§ What you need to do:
Start at the line below containing "[00:00:05.40 to 00:00:06.30]" and stop at the line containing "Verbatim transcript: I'm". Repeat every line of that stretch exactly, and nothing outside it.

§ Given information:

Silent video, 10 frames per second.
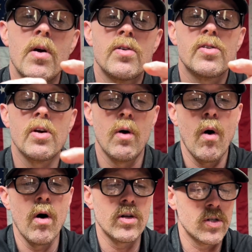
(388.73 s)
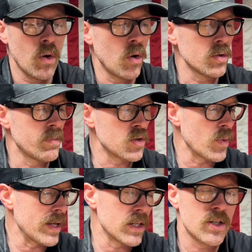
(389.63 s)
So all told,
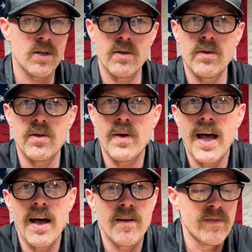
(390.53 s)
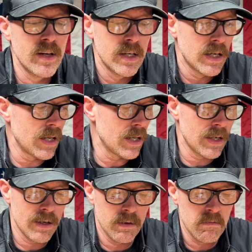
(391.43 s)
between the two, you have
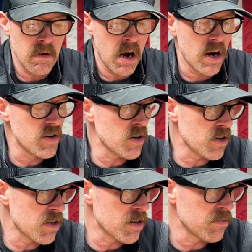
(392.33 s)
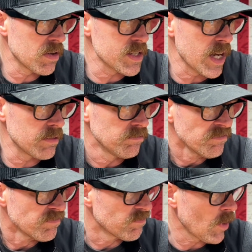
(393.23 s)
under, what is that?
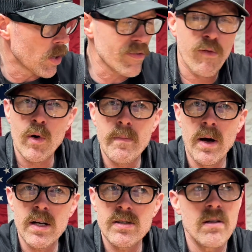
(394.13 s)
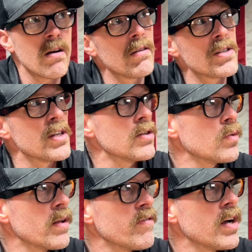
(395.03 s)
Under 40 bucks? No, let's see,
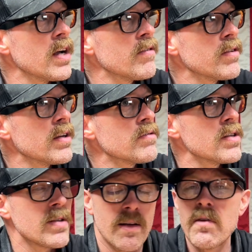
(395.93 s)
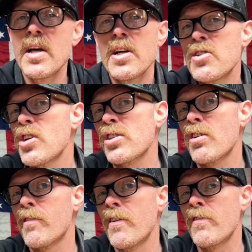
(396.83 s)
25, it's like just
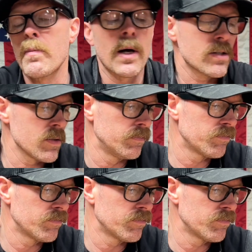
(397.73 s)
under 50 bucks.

...

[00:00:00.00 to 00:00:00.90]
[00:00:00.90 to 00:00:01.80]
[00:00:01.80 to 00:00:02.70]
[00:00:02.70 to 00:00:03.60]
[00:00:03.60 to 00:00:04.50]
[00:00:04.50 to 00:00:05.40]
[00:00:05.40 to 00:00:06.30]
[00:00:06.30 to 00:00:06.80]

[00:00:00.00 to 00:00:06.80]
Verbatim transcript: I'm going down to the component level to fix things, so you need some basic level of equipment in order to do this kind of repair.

§ Your response:
[00:00:05.40 to 00:00:06.30]
[00:00:06.30 to 00:00:06.80]

[00:00:00.00 to 00:00:06.80]
Verbatim transcript: I'm going down to the component level to fix things, so you need some basic level of equipment in order to do this kind of repair.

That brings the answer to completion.